The second observational study followed patients from the Swedish Heart Failure Registry with HF with preserved ejection fraction (HFPEF) between May 11, 2000, and October 10, 2011, to determine whether treatment with renin-angiotensin system (RAS) antagonists was associated with lower all-cause mortality. Lars Lund, MD, of Karolinska Institutet in Stockholm, Sweden, and colleagues, noted that several randomized controlled trials (CHARM, Lancet 2003; 362[9386]; 777-781) (PEP-CHF, Eur Heart J 2006; 27[19]:2338-2345) (I-PRESERVE, N Engl J Med 2008;359[23];2456-2467) had found RAS treatment ineffective in the HFPEF population.
The study enrolled 16,216 patients with ejection fractions of 40 percent or greater for the main analysis. Of these, 12,543 received RAS antagonists: Most (73 percent) received an angiotensin converting enzyme (ACE) inhibitor; 25 percent received an angiotensin receptor blocker; and 2 percent received both. One-year survival was 86 percent in the treated group and 69 percent in the population who did not receive RAS antagonists. At five years, there was still a significant difference—55 percent vs. 32 percent.
The researchers calculated a propensity score for each participant in order to adjust for possible selection bias, confounding and differences between the groups, then matched each treated patient with an untreated patient. The matched patients were within five years of age of each other and had propensity scores that differed by 0.1 or less. In this matched group, one-year survival for treated patients was 77 percent and for untreated patients, 72 percent. Five-year survival was 36 percent for treated patients and 34 percent for untreated patients.
The researchers analyzed propensity for dose-matched HFPEF and found one-year survival was 82 percent for high dose, 80 percent for low dose and 76 percent for no dose. At five years, survival was 43 percent for high dose, 39 percent for low dose and 40 percent for no dose.
Lund et al concluded that the use of RAS antagonists was associated with reduced all-cause mortality in an unselected population of patients with HFPEF. In explaining their results in light of the limited efficacy findings in randomized clinical trials, the authors postulated that the disparity may be due to selection bias and underpowering in the randomized clinical trials and/or the more representative patient population in the observational study. The findings suggested that “heart failure may be on a continuous ejection fraction spectrum, with greater benefit of RAS antagonists the lower the ejection fraction,” they wrote.

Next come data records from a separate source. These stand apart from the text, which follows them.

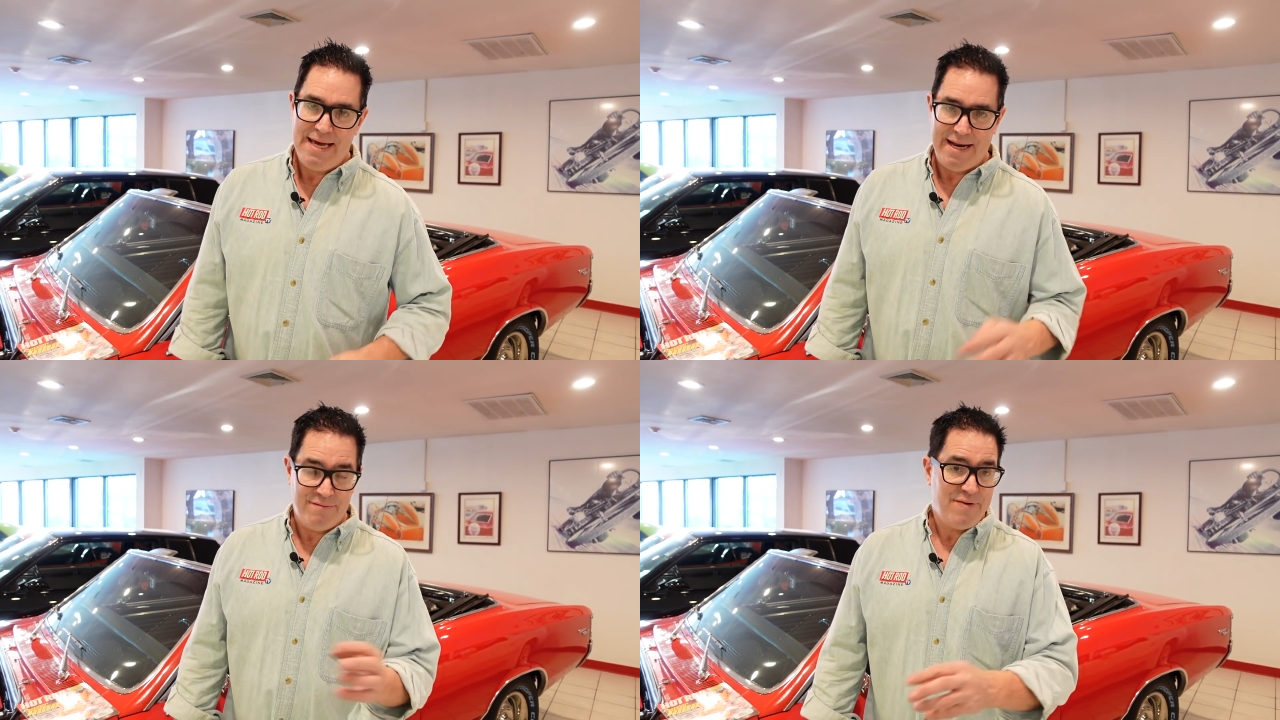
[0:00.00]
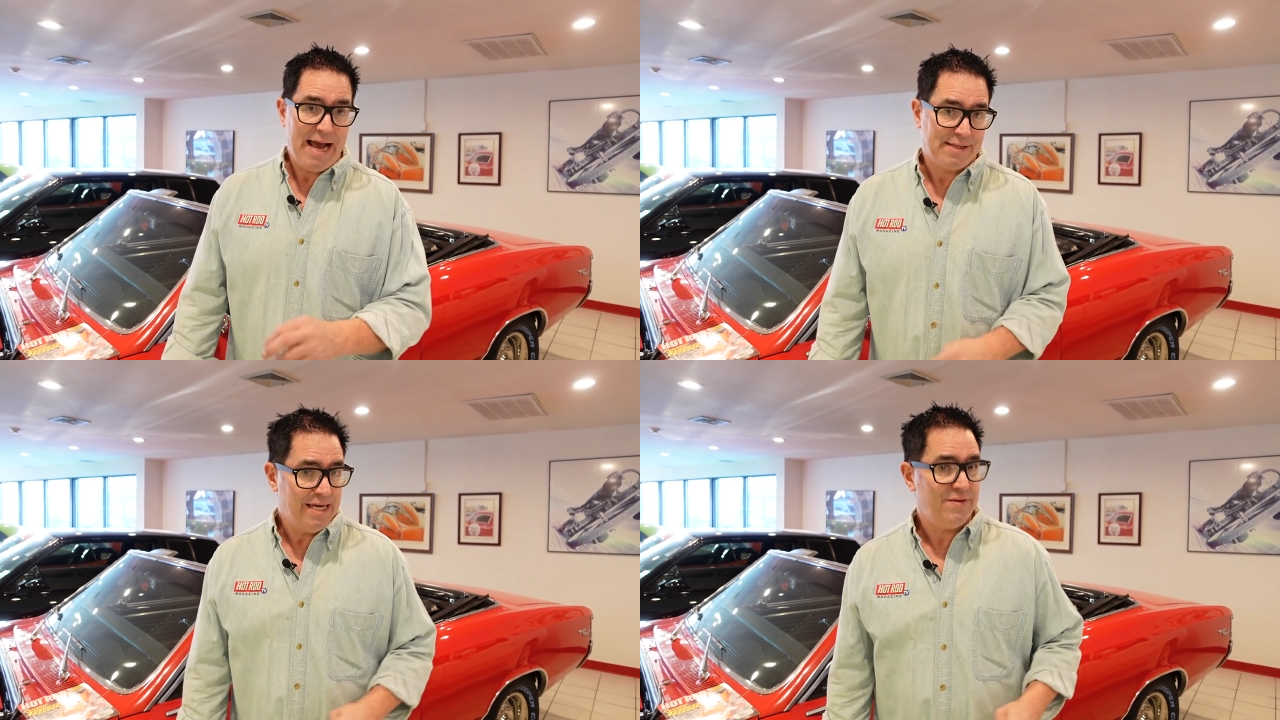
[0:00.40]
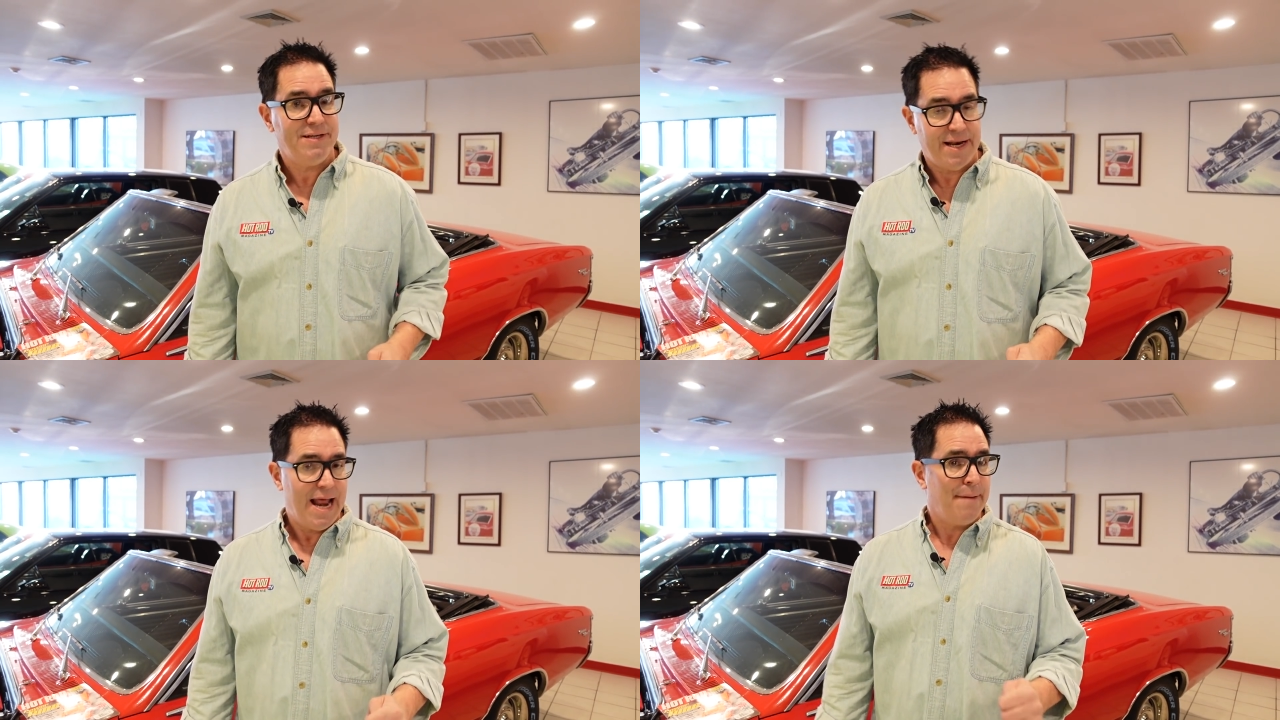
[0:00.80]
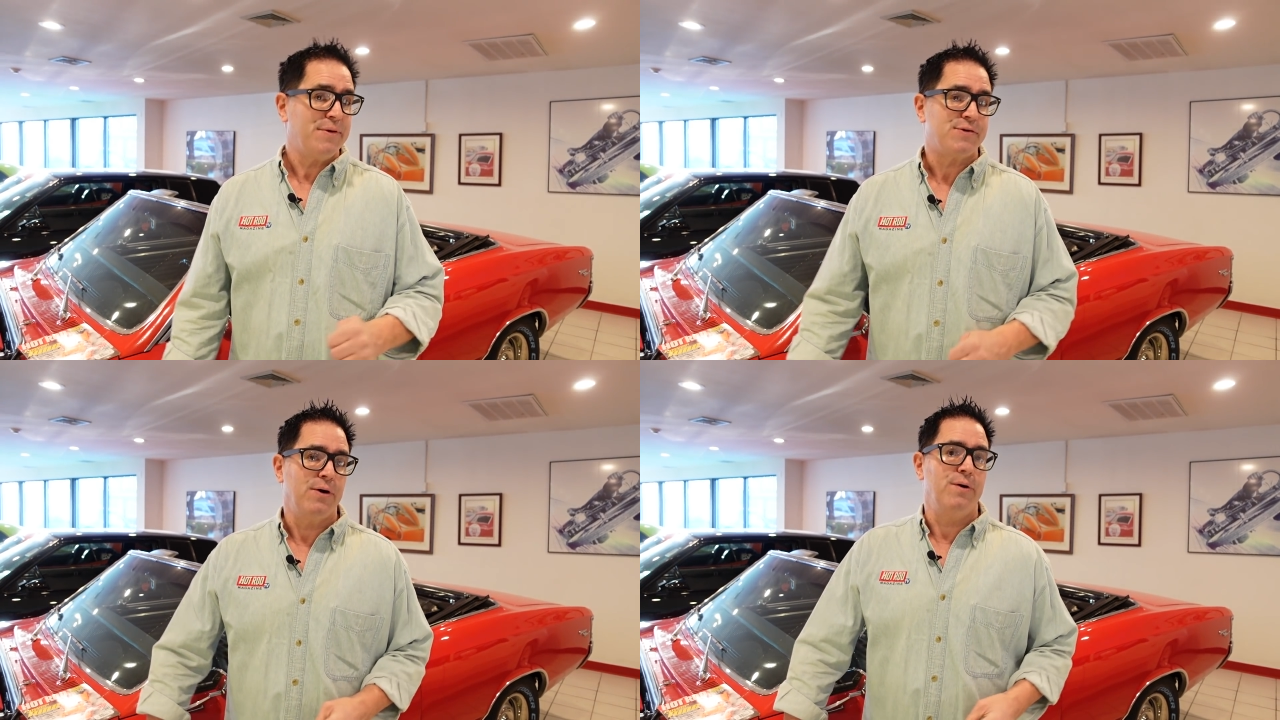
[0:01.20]
And in fact, I even did an
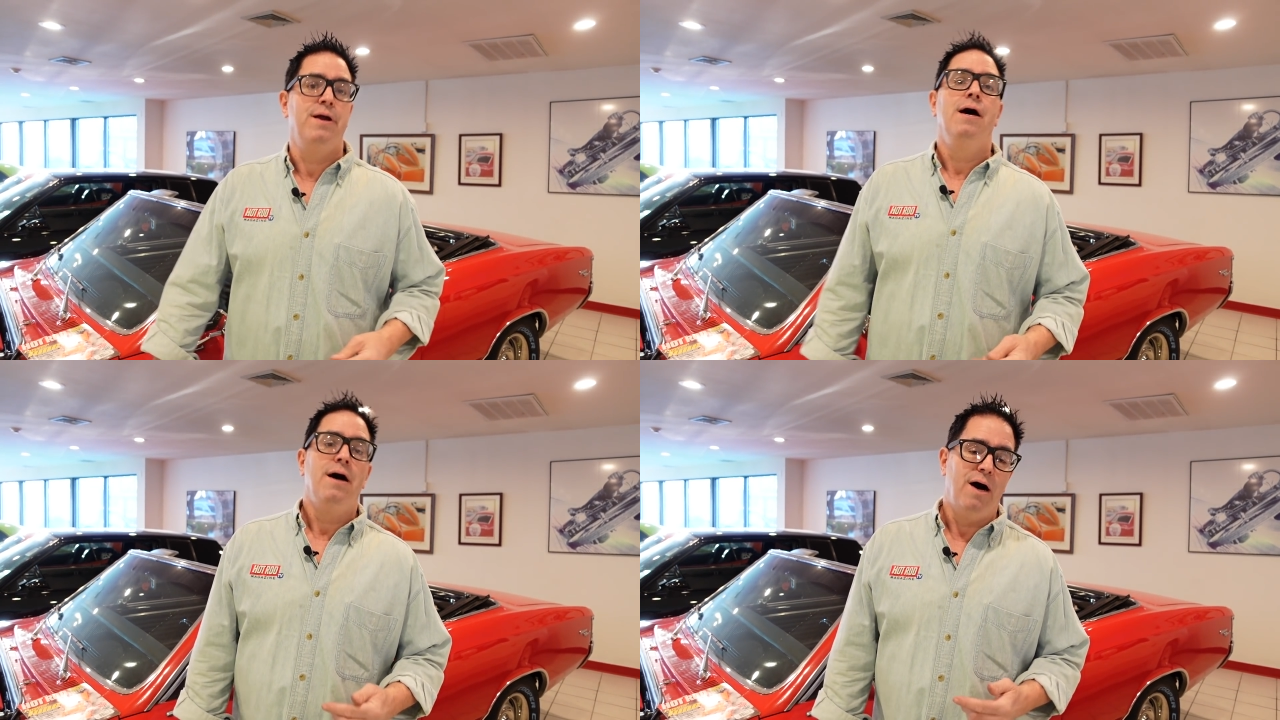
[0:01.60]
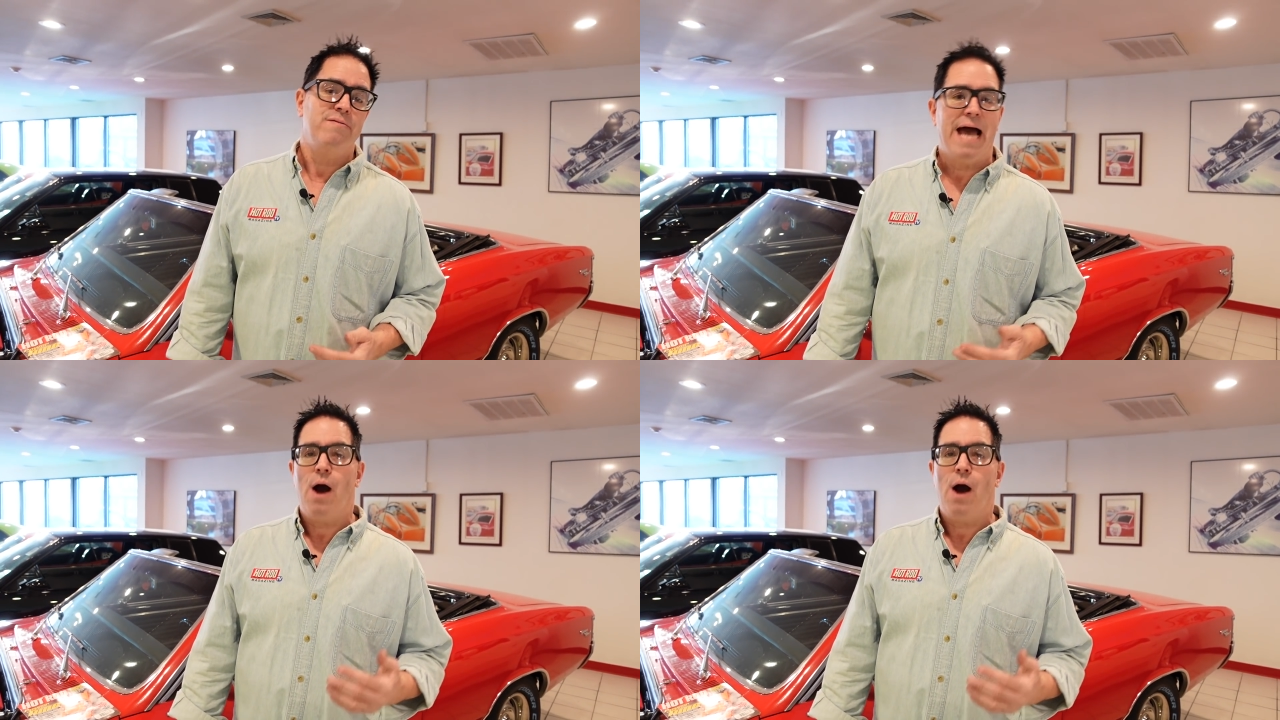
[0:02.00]
episode of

Both observational studies produced conclusions that are at odds with the results of multiple randomized clinical trials, and both sets of researchers pointed out the disparity and suggested that a study population that more closely reflects the population encountered in clinical practice may be one reason.
Editorialist Fang agreed: “Clinical trials involve ‘perfect’ doctors and ‘perfect’ nurses treating ‘perfect’ patients under ‘perfect’ conditions,” he said. “But the gold standard clinical trials are still the gold standard. …The art of medicine is trying to determine the role of these evidence-based therapies on the patient in front of you.”